Metabolism of phenanthrene by the white rot fungus Pleurotus ostreatus.

The white rot fungus Pleurotus ostreatus, grown for 11 days in basidiomycetes rich medium containing [14C] phenanthrene, metabolized 94% of the phenanthrene added. Of the total radioactivity, 3% was oxidized to CO2. Approximately 52% of phenanthrene was metabolized to trans-9,10-dihydroxy-9,10-dihydrophenanthrene (phenanthrene trans-9,10-dihydrodiol) (28%), 2,2'-diphenic acid (17%), and unidentified metabolites (7%). Nonextractable metabolites accounted for 35% of the total radioactivity. The metabolites were extracted with ethyl acetate, separated by reversed-phase high-performance liquid chromatography, and characterized by 1H nuclear magnetic resonance, mass spectrometry, and UV spectroscopy analyses. 18O2-labeling experiments indicated that one atom of oxygen was incorporated into the phenanthrene trans-9,10-dihydrodiol. Circular dichroism spectra of the phenanthrene trans-9,10-dihydrodiol indicated that the absolute configuration of the predominant enantiomer was 9R,10R, which is different from that of the principal enantiomer produced by Phanerochaete chrysosporium. Significantly less phenanthrene trans-9,10-dihydrodiol was observed in incubations with the cytochrome P-450 inhibitor SKF 525-A (77% decrease), 1-aminobenzotriazole (83% decrease), or fluoxetine (63% decrease). These experiments with cytochrome P-450 inhibitors and 18O2 labeling and the formation of phenanthrene trans-9R,10R-dihydrodiol as the predominant metabolite suggest that P. ostreatus initially oxidizes phenanthrene stereoselectively by a cytochrome P-450 monoxygenase and that this is followed by epoxide hydrolase-catalyzed hydration reactions.     
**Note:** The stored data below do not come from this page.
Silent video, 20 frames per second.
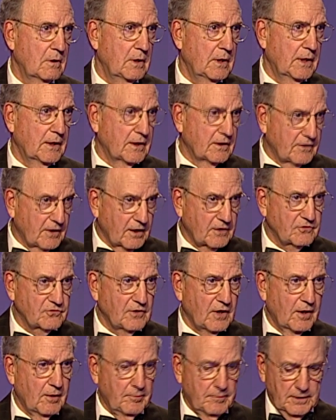in a
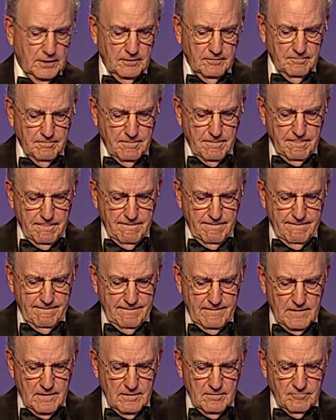textile mill
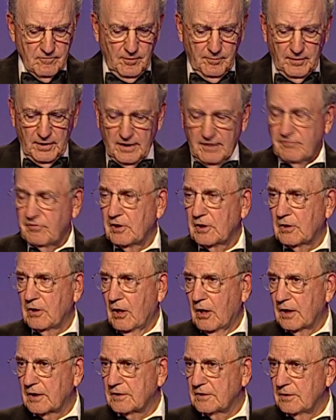from 11
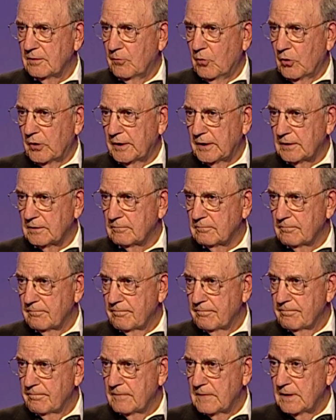o'clock in
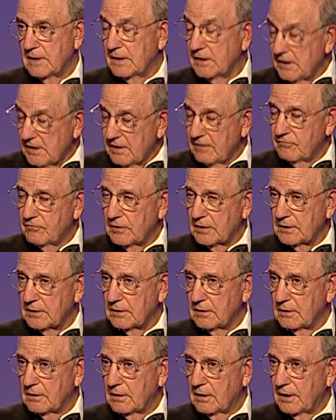the evening
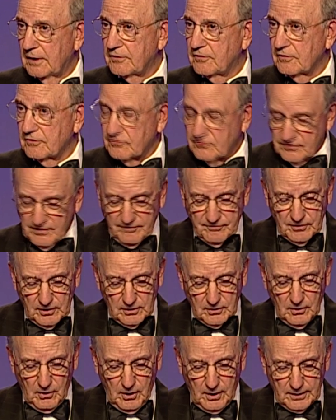until 7
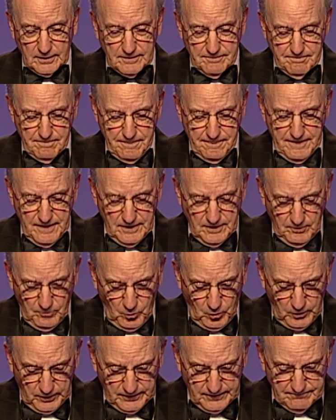o'clock in the
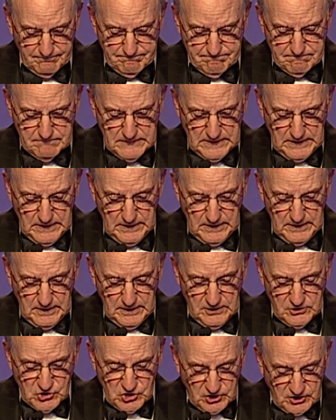morning.
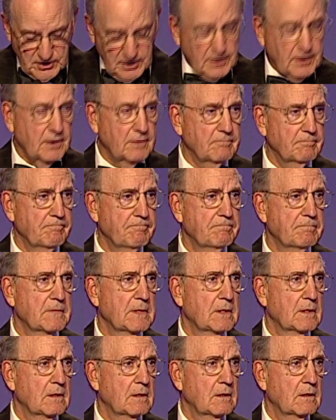She did it
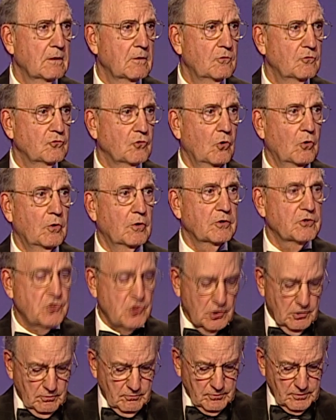so her
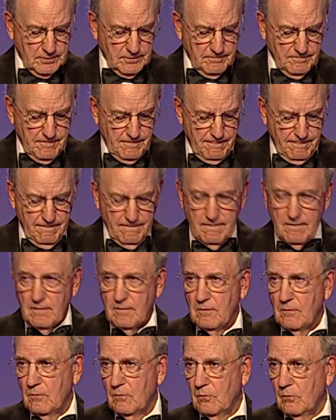children
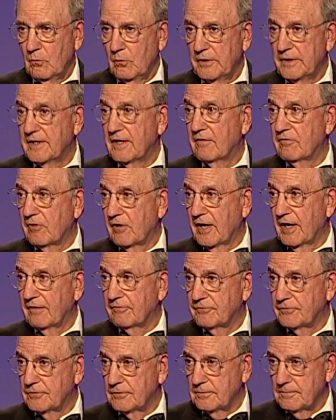would never
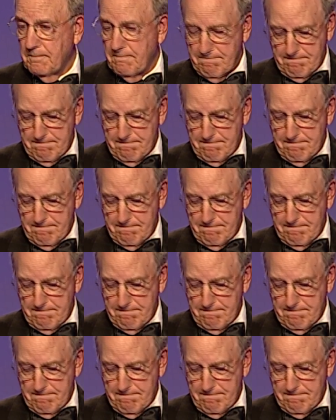have to.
Identification of novel metabolites in the degradation of phenanthrene by Sphingomonas sp. strain P2

Sphingomonas sp. strain P2, which is capable of utilizing phenanthrene as a sole carbon and energy source, was isolated from petroleum-contaminated soil in Thailand. Gas chromatography-mass spectrometry and (1)H and (13)C nuclear magnetic resonance analyses revealed two novel metabolites from the phenanthrene degradation pathway. One was identified as 5,6-benzocoumarin, which was derived by dioxygenation at the 1- and 2-positions of phenanthrene, and the other was determined to be 1,5-dihydroxy-2-naphthoic acid. Other metabolites from phenanthrene degradation were identified as 7, 8-benzocoumarin, 1-hydroxy-2-naphthoic acid and coumarin. From these results, it is suggested that strain P2 can degrade phenanthrene via dioxygenation at both 1,2- and 3,4-positions followed by meta-cleavage.